Biens d'équipement : UMP Raflatac un numéro1 en restructuration

La catégorie des biens d'équipement regroupe une multitude d'activités: transformateurs du bois, producteurs de matériels électroniques, de l'industrie textile, cristalleries... Ces secteurs sont plus ou moins touchés par la conjoncture. Les scieries, par exemple, traversent une passe délicate. Le placement en redressement judiciaire des scieries réunies d'Abreschviller (57) est un événement fort. En Meurthe-et-Moselle, le premier du Top 20, UMP Raflatac, vient d'annoncer un plan de licenciement de 99salariés, sur 280. Si le producteur d'étiquettes est profitable, il subit le contrecoup de la brusque baisse de la demande depuis le début de l'été. En 2007, alors que l'activité croissait de plus de 10% depuis plusieurs années, le groupe auquel le site installé au parc Eiffel énergie appartient, décidait la construction d'une usine ultramoderne en Pologne. Il anticipait alors une insuffisance de capacité qui devait intervenir courant 2009. Las, la crise entraînait plutôt une surcapacité, au moment même où l'usine polonaise était livrée.




Effet ciseau de 20%

«L'investissement avait été fait pour la croissance.
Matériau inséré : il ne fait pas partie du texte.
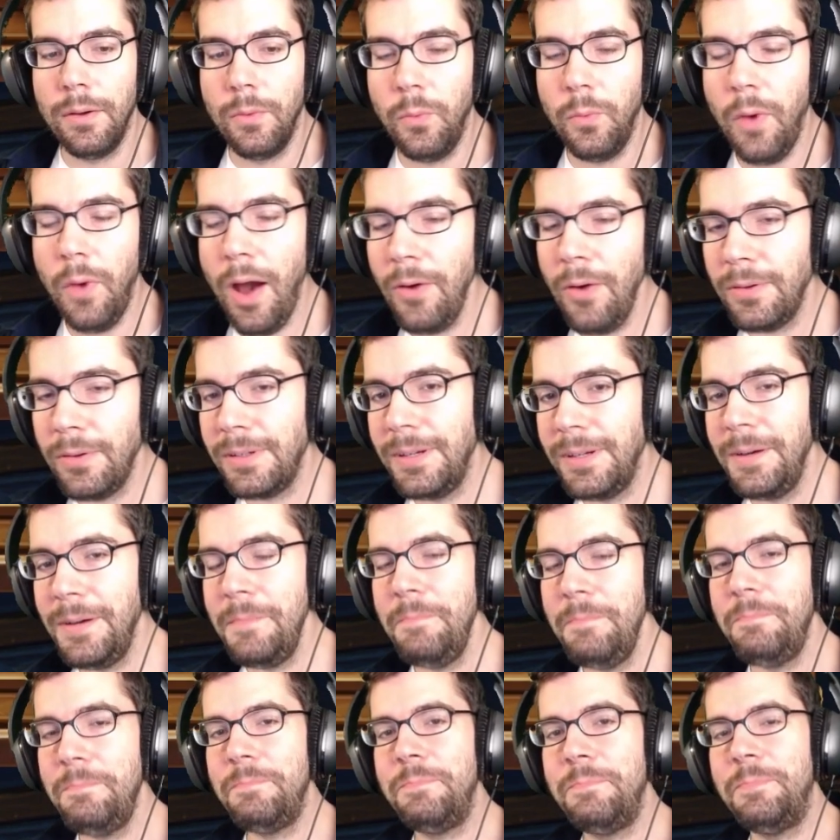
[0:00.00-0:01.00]

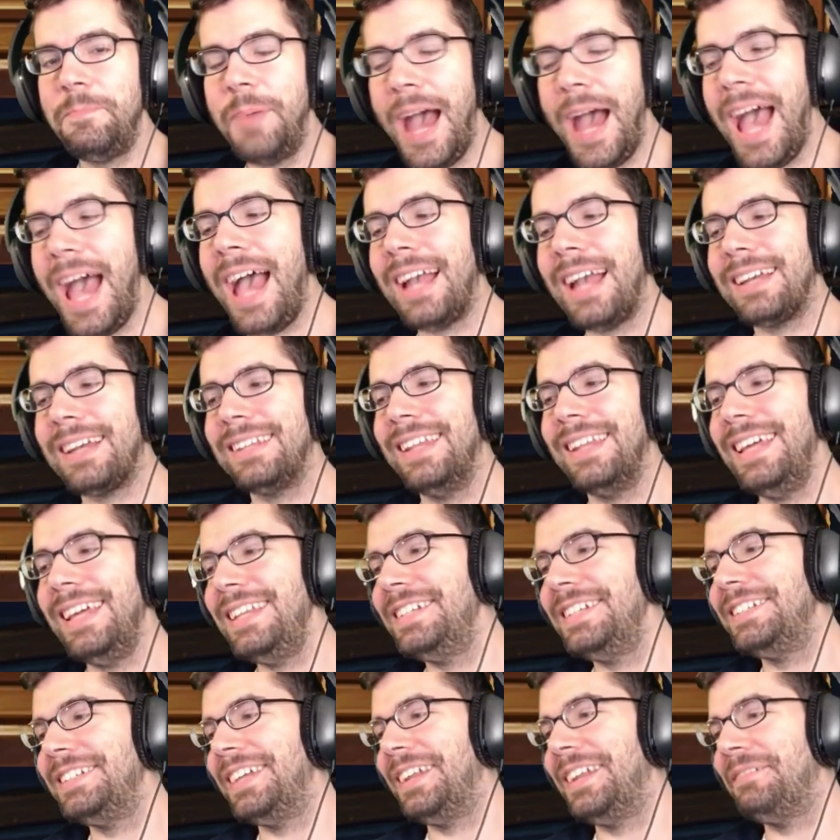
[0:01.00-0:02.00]
Welcome back,
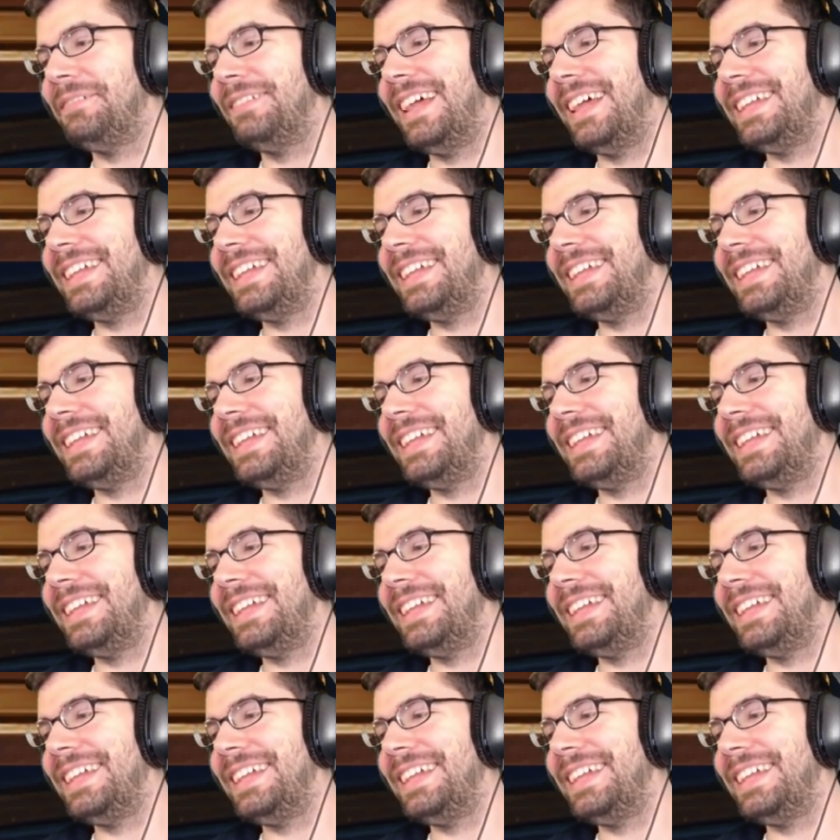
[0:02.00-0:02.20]
ladies and gentlemen.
Aujourd'hui, la surcapacité atteint près de 50% pour l'ensemble de la division, explique Marc de Saint-Pol, directeur de la division Produits spéciaux du groupe depuis septembre. On subit un effet de ciseau terrible: on était sur une croissance de 15% et au troisième trimestre, on est passé à -4,5%.» Après avoir envisagé la fermeture du site (en balance avec celui de Düsseldorf, finalement fermé), c'est un autre scénario qui devrait finalement prévaloir, avec l'arrêt de la production des jumbos (rouleaux de papier) d'étiquettes standard, destinées au marché de l'alimentaire et de leur découpe, diminuant de moitié cette dernière activité dans l'usine lorraine.




Bataille perdue

«La bataille des produits standard est perdue. Nos coûts de production sont beaucoup plus élevés que celui des sites anglais, finlandais ou, plus encore, de la nouvelle unité polonaise. La décision a été prise d'affecter les volumes sur les machines les plus performantes.» Celle fonctionnant à Pompey date d'une quinzaine d'années et devait être remplacée dans les trois ans. En revanche, le site devrait développer les produits spéciaux (étiquettes exigeant des caractéristiques particulières comme la résistance aux intempéries ou à l'eau) et en assurer la découpe pour le marché français. Le plan de réduction des coûts du groupe finlandais (fixé à 25M€ d'économie) entraîne également la fermeture d'un site de production en Angleterre et de trois sites de découpe en Pologne, Hongrie et Allemagne. «Ce n'est pas facile de supprimer des postes, confie Marc de Saint-Pol, mais il nous faut préserver notre santé financière. Perdre de l'argent n'est pas acceptable, ni tenable.»